Le dernier point sur lequel je souhaite attirer votre attention, et je terminerai par là, c'est qu'il y a des situations d'optimisation contre lesquelles la France ne peut rien faire toute seule. Une grande partie des problèmes qui sont soulevés dans la presse tiennent au fait que certaines entreprises ont choisi d'attribuer leurs incorporels à des entités localisées dans des pays à fiscalité faible. Sur tous ces problèmes-là, on ne peut pas faire grand-chose. On peut effectivement imposer en France les profits des filiales étrangères lorsqu'elles sont dans des paradis fiscaux ou des États à fiscalité faible - cela existe déjà, c'est l'article 209 B du Code général des impôts -, mais on ne peut pas décider d'attraire sous l'empire de la fiscalité française l'ensemble des entités du monde entier, quelles que soient les relations qu'elles entretiennent avec une entité française.
En réalité, dans ce contexte, ce qu'il faudrait faire, c'est une véritable révolution fiscale. Notamment, dans les groupes de sociétés, la révolution consisterait à dire que, si dans un groupe, il y a des incorporels qui sont en Irlande, au Luxembourg ou ailleurs, ce n'est pas pour autant que tous les revenus générés par ces incorporels doivent être attribués à l'Irlande, au Luxembourg ou aux États où les incorporels sont localisés.
Comment faire cette révolution fiscale ? En décidant qu'à l'intérieur d'un groupe, ce qui fait qu'un État va toucher une fraction du résultat du groupe, c'est l'intensité de l'activité économique qu'il déploie dans cet État.

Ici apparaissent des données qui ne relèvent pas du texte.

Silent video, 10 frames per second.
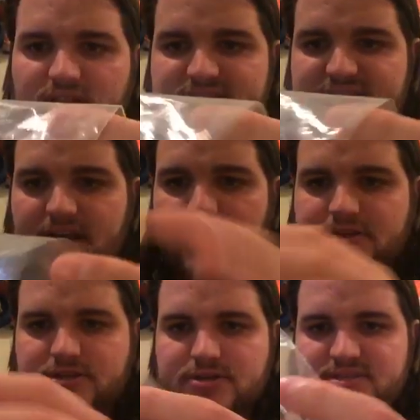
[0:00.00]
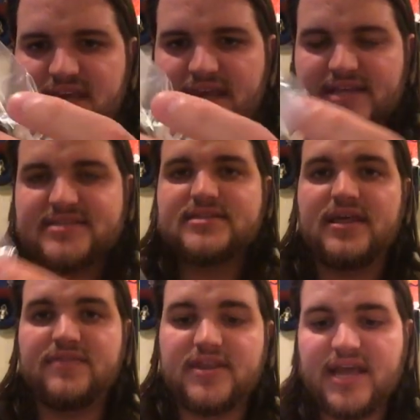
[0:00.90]
as characters, and
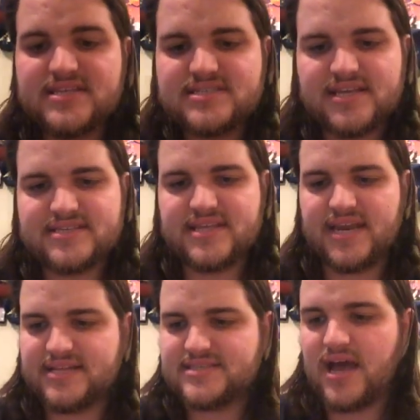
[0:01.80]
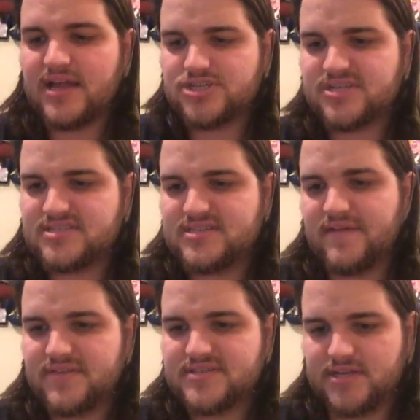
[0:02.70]
the nice thing is that it's not just
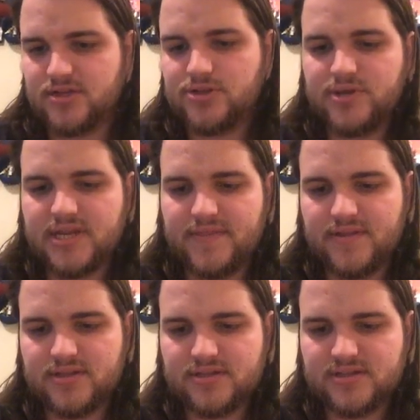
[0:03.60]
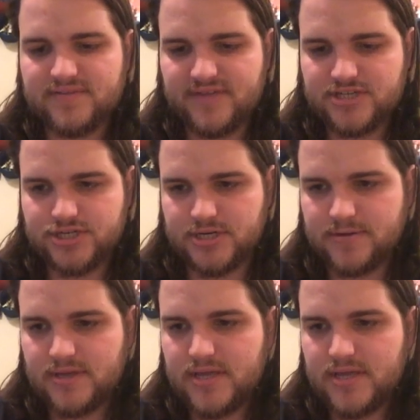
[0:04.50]
stuff that's included in the little adventure.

Ce que je suis en train de vous décrire n'est rien d'autre que le projet de directive européenne sur l'assiette commune consolidée de l'impôt sur les sociétés, l'ACCIS, qui constituerait pour la France, à mon avis, une chance extraordinaire de récupérer une bonne partie des recettes fiscales qui s'évaporent parce que les groupes français ou étrangers ventilent leurs incorporels à leur convenance entre différents Etats.

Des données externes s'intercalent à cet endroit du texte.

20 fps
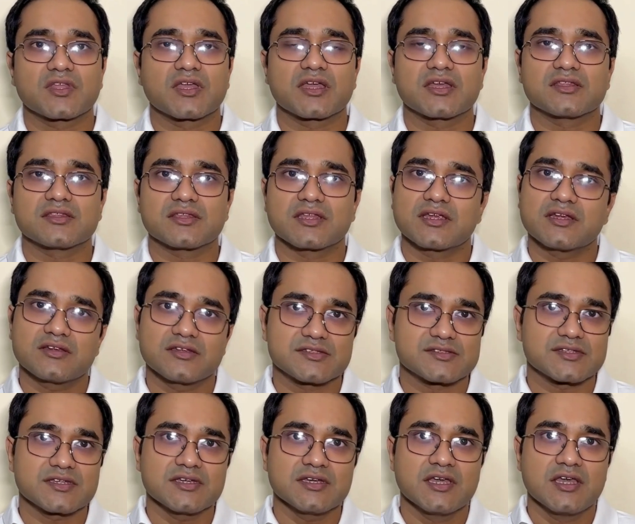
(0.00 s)
and there
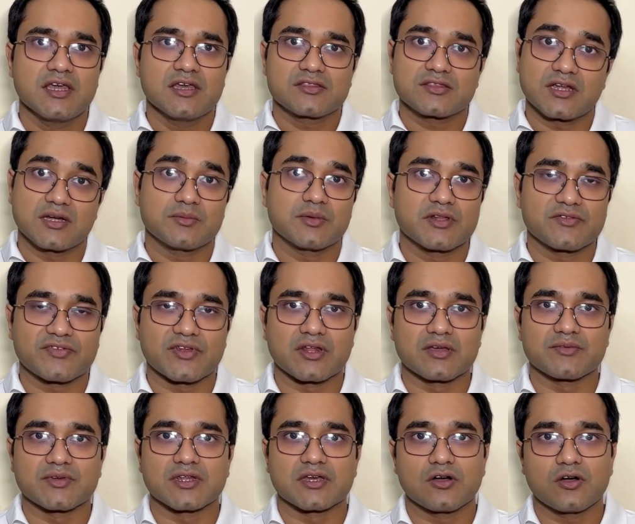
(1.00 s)
is a thermal
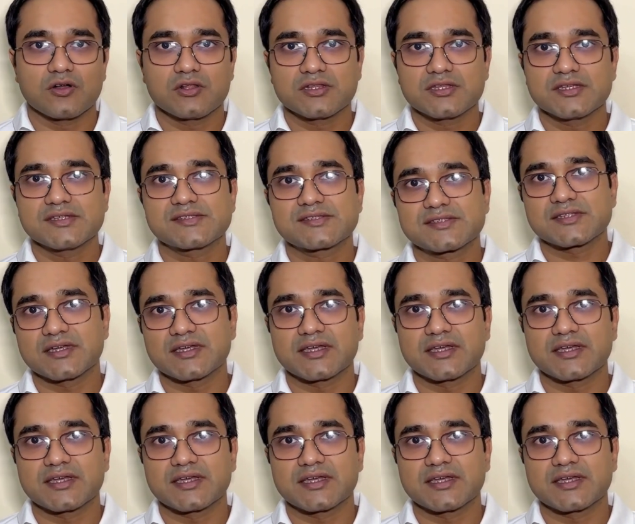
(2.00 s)
phenomena. All this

Il me semble donc que si j'étais un législateur ou un décideur public, je pousserais de toutes mes forces pour l'adoption de l'ACCIS. Et je pousserais de toutes mes forces pour l'adoption, non seulement d'une assiette commune, mais aussi d'une assiette qui soit vraiment consolidée, prenant en considération des critères de ventilation fondés sur le lieu où se trouvent les salariés, les actifs corporels et les ventes.
Au demeurant, je n'invente rien, puisqu'il existe une étude de Ernst et Young - elle est d'ailleurs relatée dans un rapport d'information de l'Assemblée nationale - montrant que la France ferait partie des pays qui gagneraient le plus à l'introduction de ce système en termes de recettes fiscales.
J'espère avoir répondu partiellement aux questions que vous vous posez, et je suis naturellement à votre disposition pour répondre à toutes les autres.